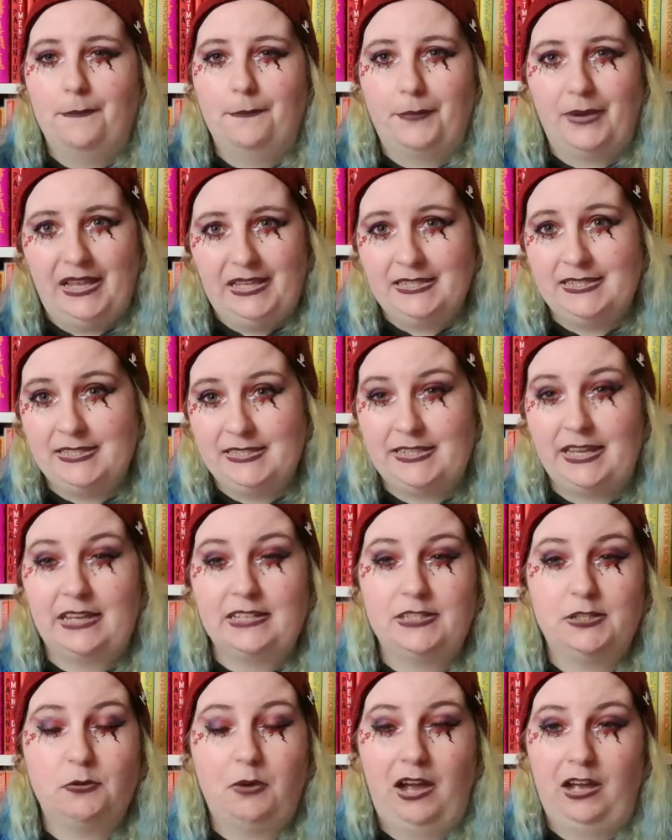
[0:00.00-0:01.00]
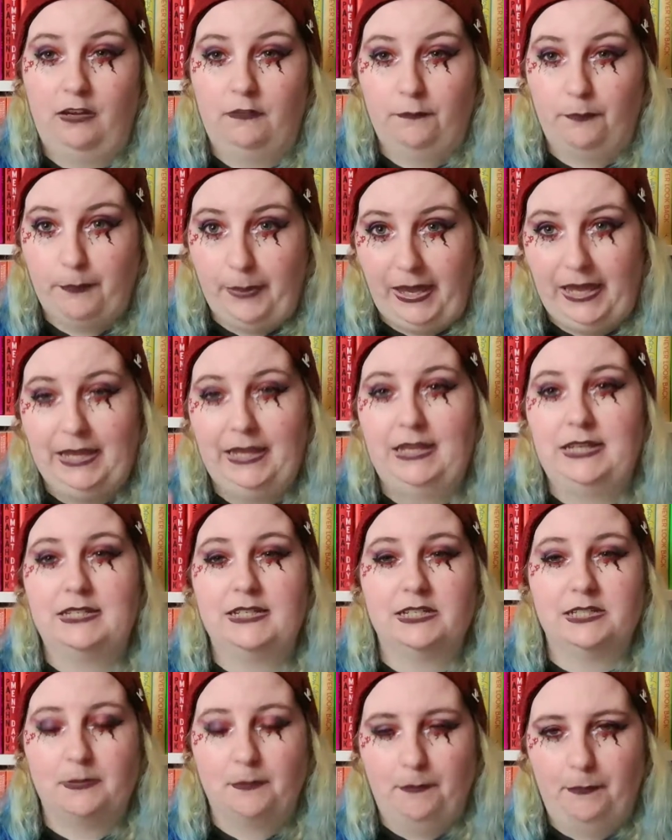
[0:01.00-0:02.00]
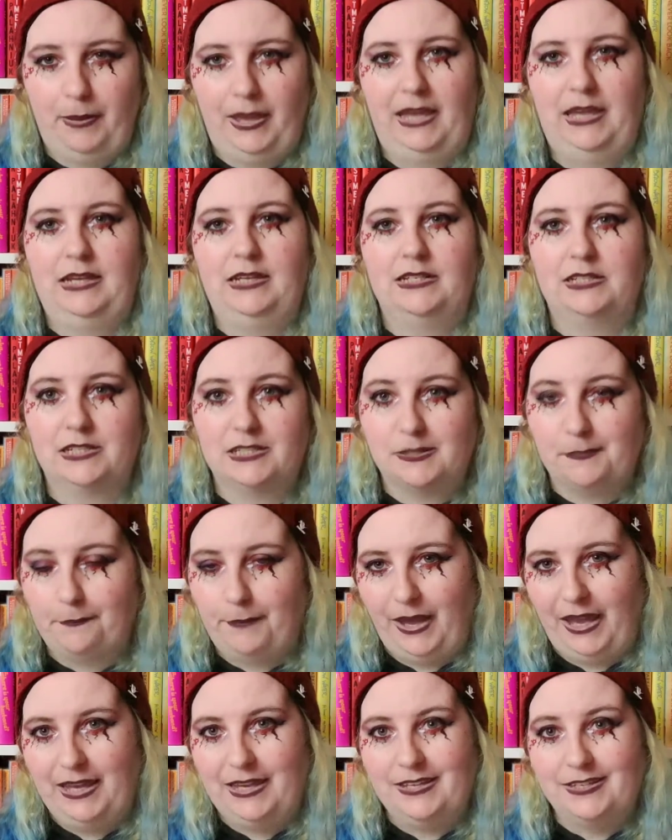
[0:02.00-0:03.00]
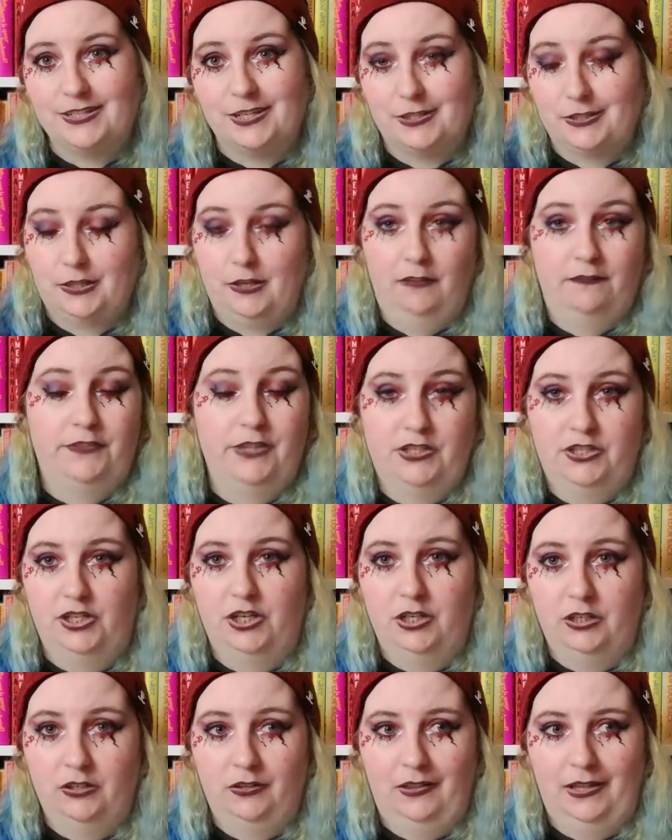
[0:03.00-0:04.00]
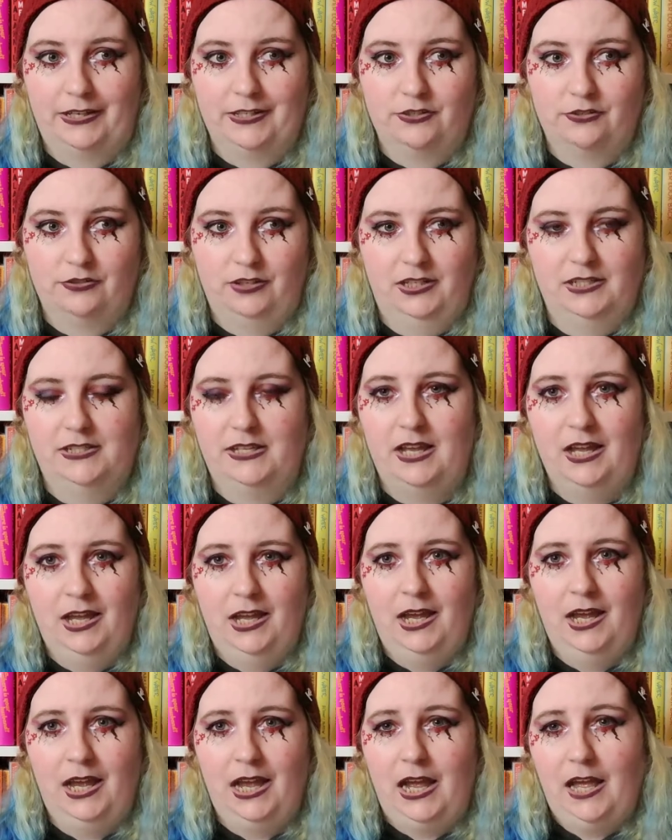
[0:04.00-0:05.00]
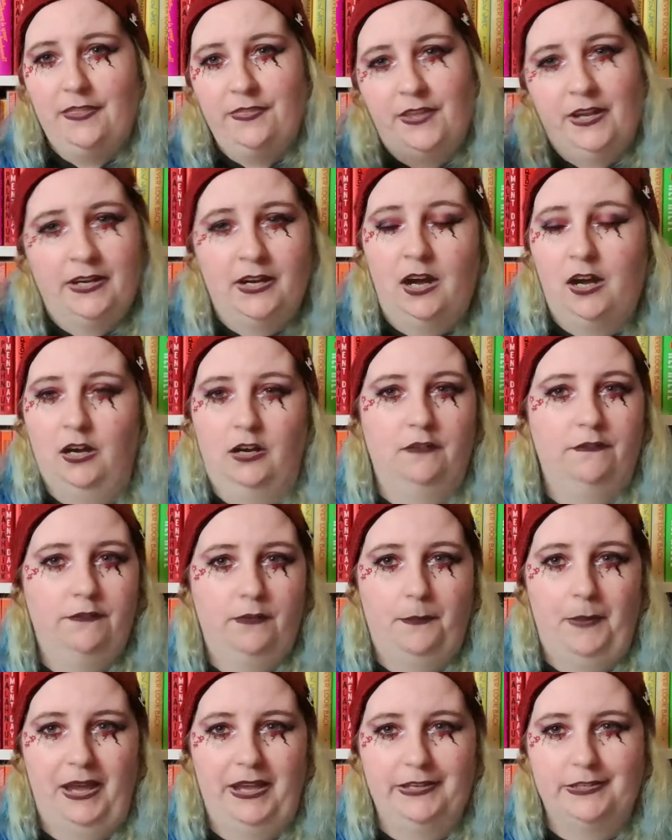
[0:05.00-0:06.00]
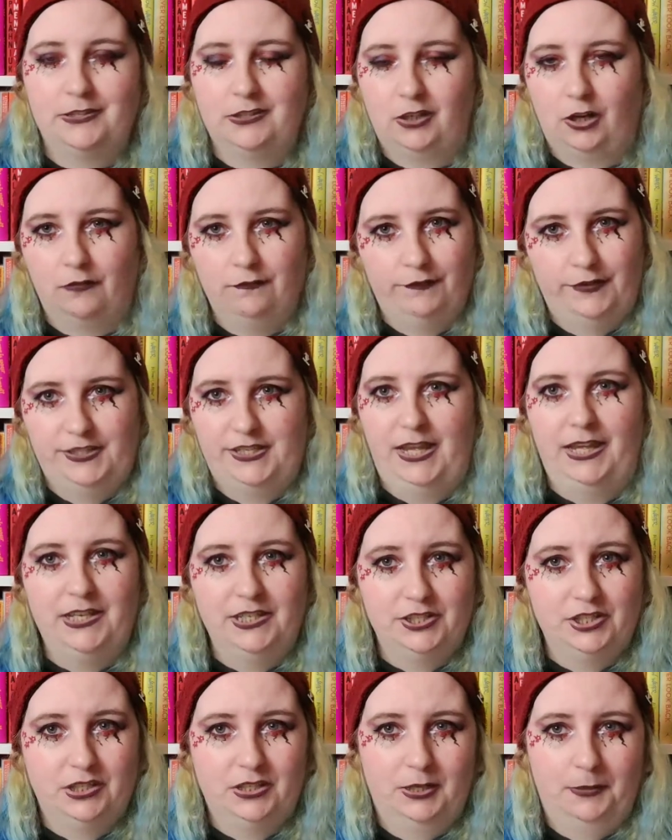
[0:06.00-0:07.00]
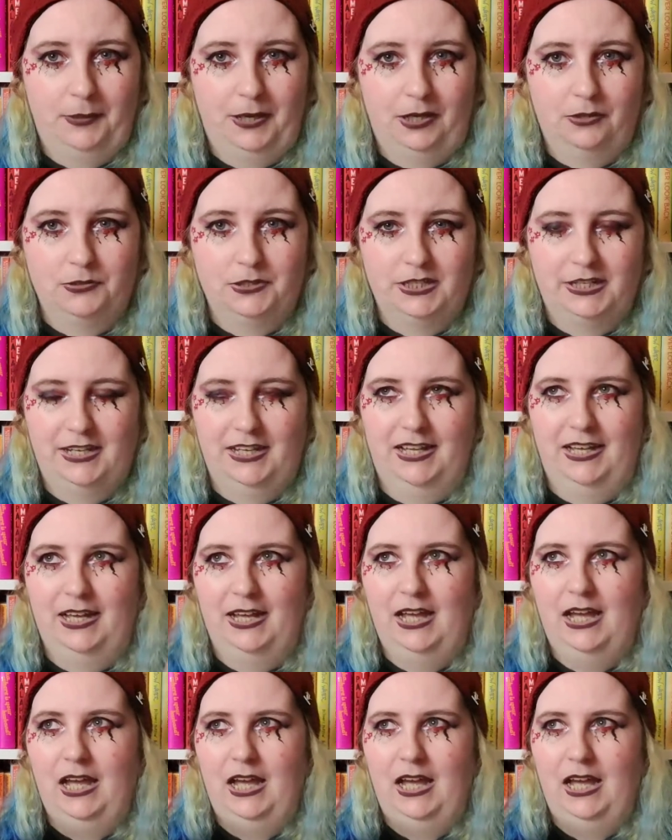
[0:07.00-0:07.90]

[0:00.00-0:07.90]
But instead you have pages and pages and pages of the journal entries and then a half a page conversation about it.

------------------------------------

(Task brief):
Pictures excluded, return exactly the lines from the one with "[0:01.00-0:02.00]" through the final line of the entries above, both included.

(Task result):
[0:01.00-0:02.00]
[0:02.00-0:03.00]
[0:03.00-0:04.00]
[0:04.00-0:05.00]
[0:05.00-0:06.00]
[0:06.00-0:07.00]
[0:07.00-0:07.90]

[0:00.00-0:07.90]
But instead you have pages and pages and pages of the journal entries and then a half a page conversation about it.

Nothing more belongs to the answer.